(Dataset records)
________________________________________

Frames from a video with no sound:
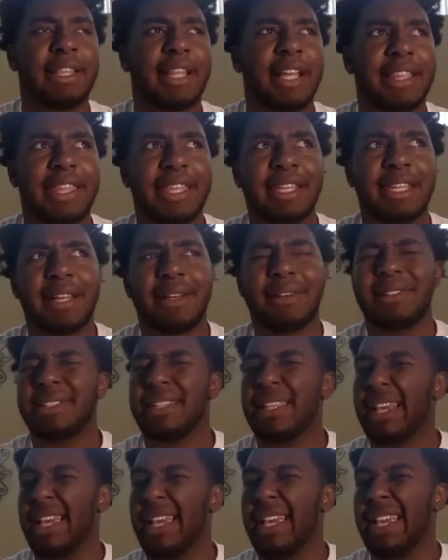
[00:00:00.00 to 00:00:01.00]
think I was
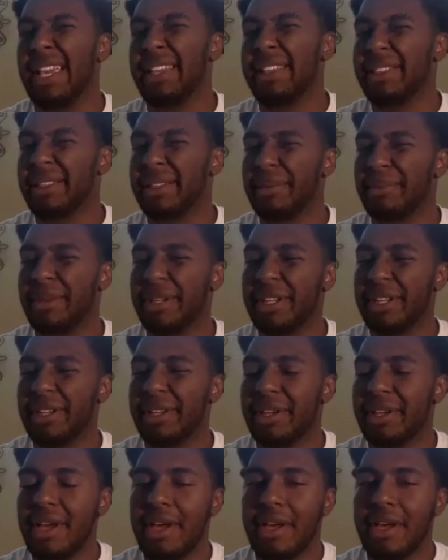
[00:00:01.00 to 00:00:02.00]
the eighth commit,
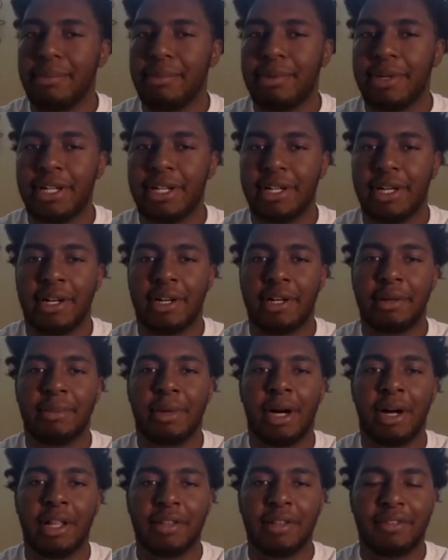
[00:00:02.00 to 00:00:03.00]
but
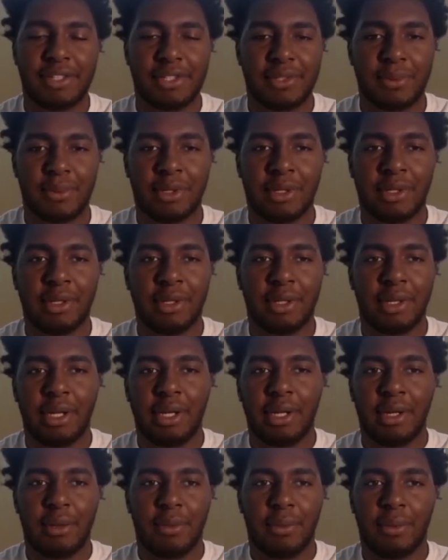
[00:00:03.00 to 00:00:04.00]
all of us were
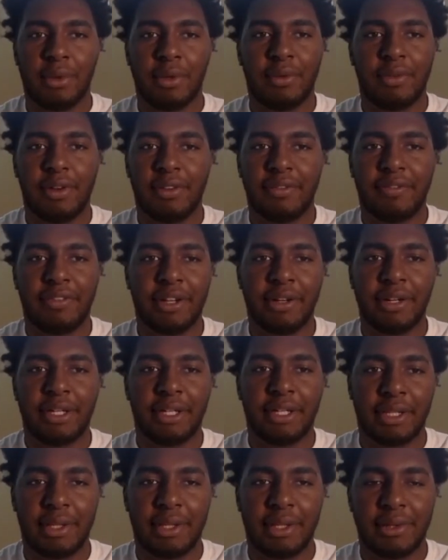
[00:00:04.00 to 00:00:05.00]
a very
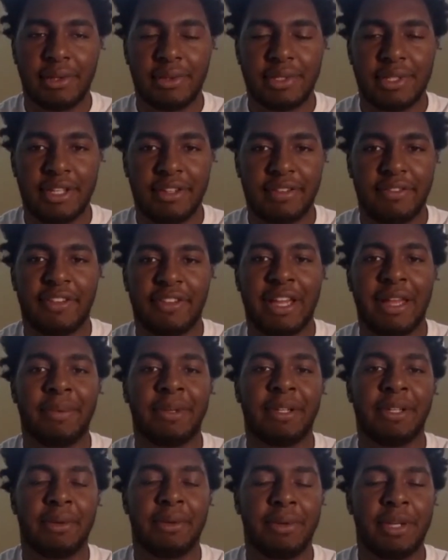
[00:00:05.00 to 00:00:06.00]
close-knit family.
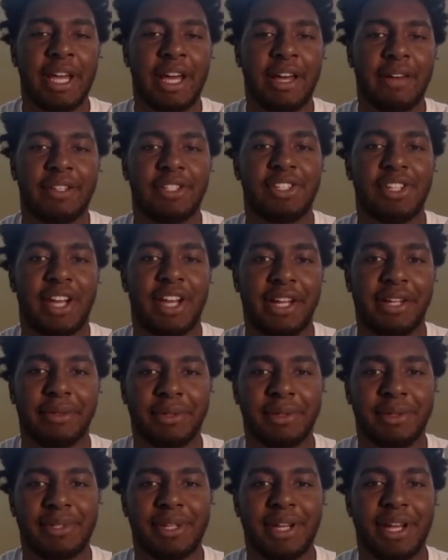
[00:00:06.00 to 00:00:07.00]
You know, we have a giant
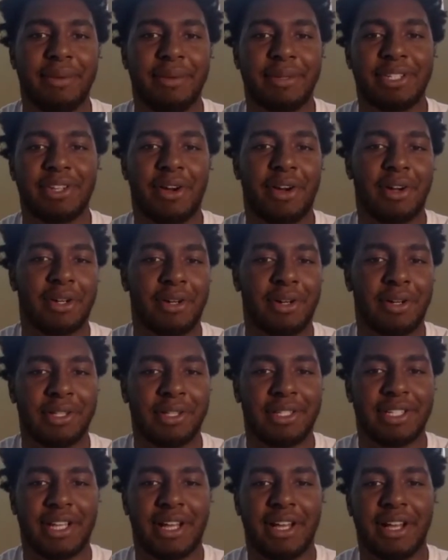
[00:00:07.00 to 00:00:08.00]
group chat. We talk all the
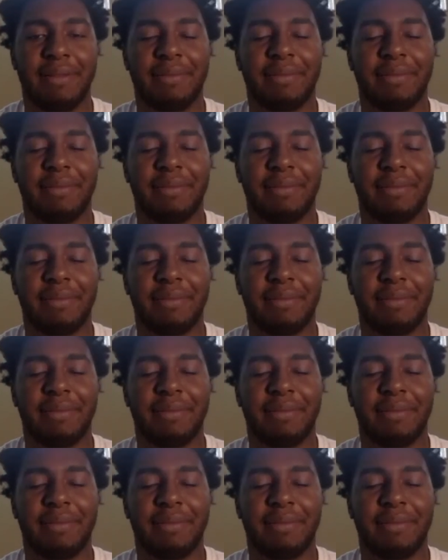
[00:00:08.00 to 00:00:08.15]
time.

________________________________________

(Task item): Write out each line again, exactly as it appears above, except for any picture.

(Exercise answer):
Frames from a video with no sound:
[00:00:00.00 to 00:00:01.00]
think I was
[00:00:01.00 to 00:00:02.00]
the eighth commit,
[00:00:02.00 to 00:00:03.00]
but
[00:00:03.00 to 00:00:04.00]
all of us were
[00:00:04.00 to 00:00:05.00]
a very
[00:00:05.00 to 00:00:06.00]
close-knit family.
[00:00:06.00 to 00:00:07.00]
You know, we have a giant
[00:00:07.00 to 00:00:08.00]
group chat. We talk all the
[00:00:08.00 to 00:00:08.15]
time.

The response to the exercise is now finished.